> [What the task requires]
Return an exact copy of the entries, skipping any picture you find.

> [Data under study]
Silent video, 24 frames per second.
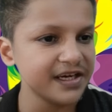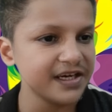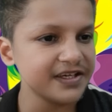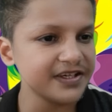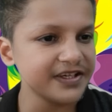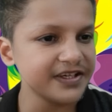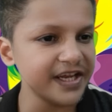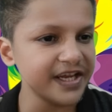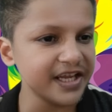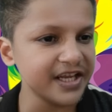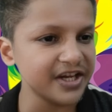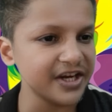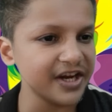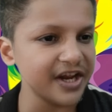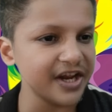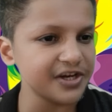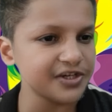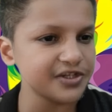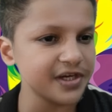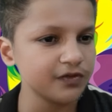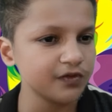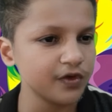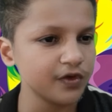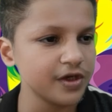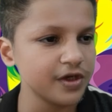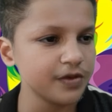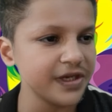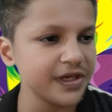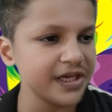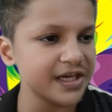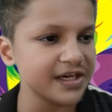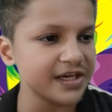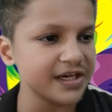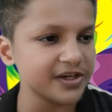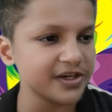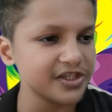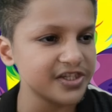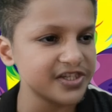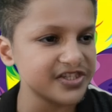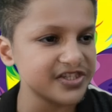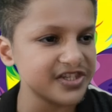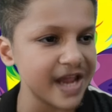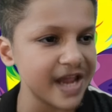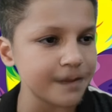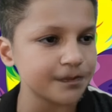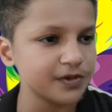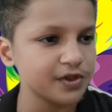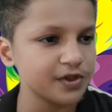Recreation would be a
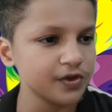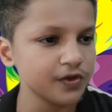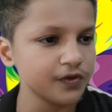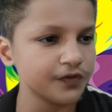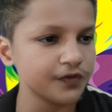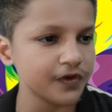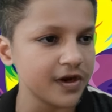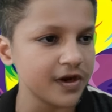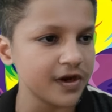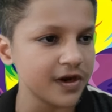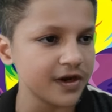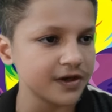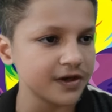step too far.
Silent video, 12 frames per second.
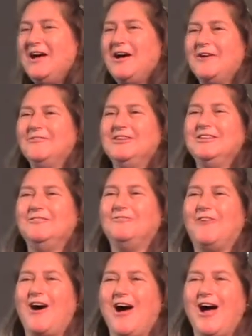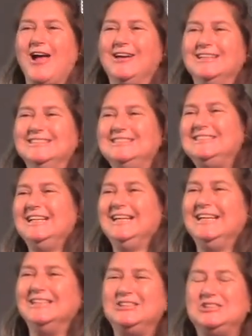of the divine and
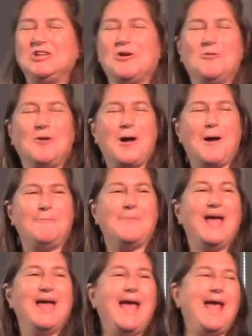seeing it show up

> [Answer section]
Silent video, 24 frames per second.
Recreation would be a
step too far.
Silent video, 12 frames per second.
of the divine and
seeing it show up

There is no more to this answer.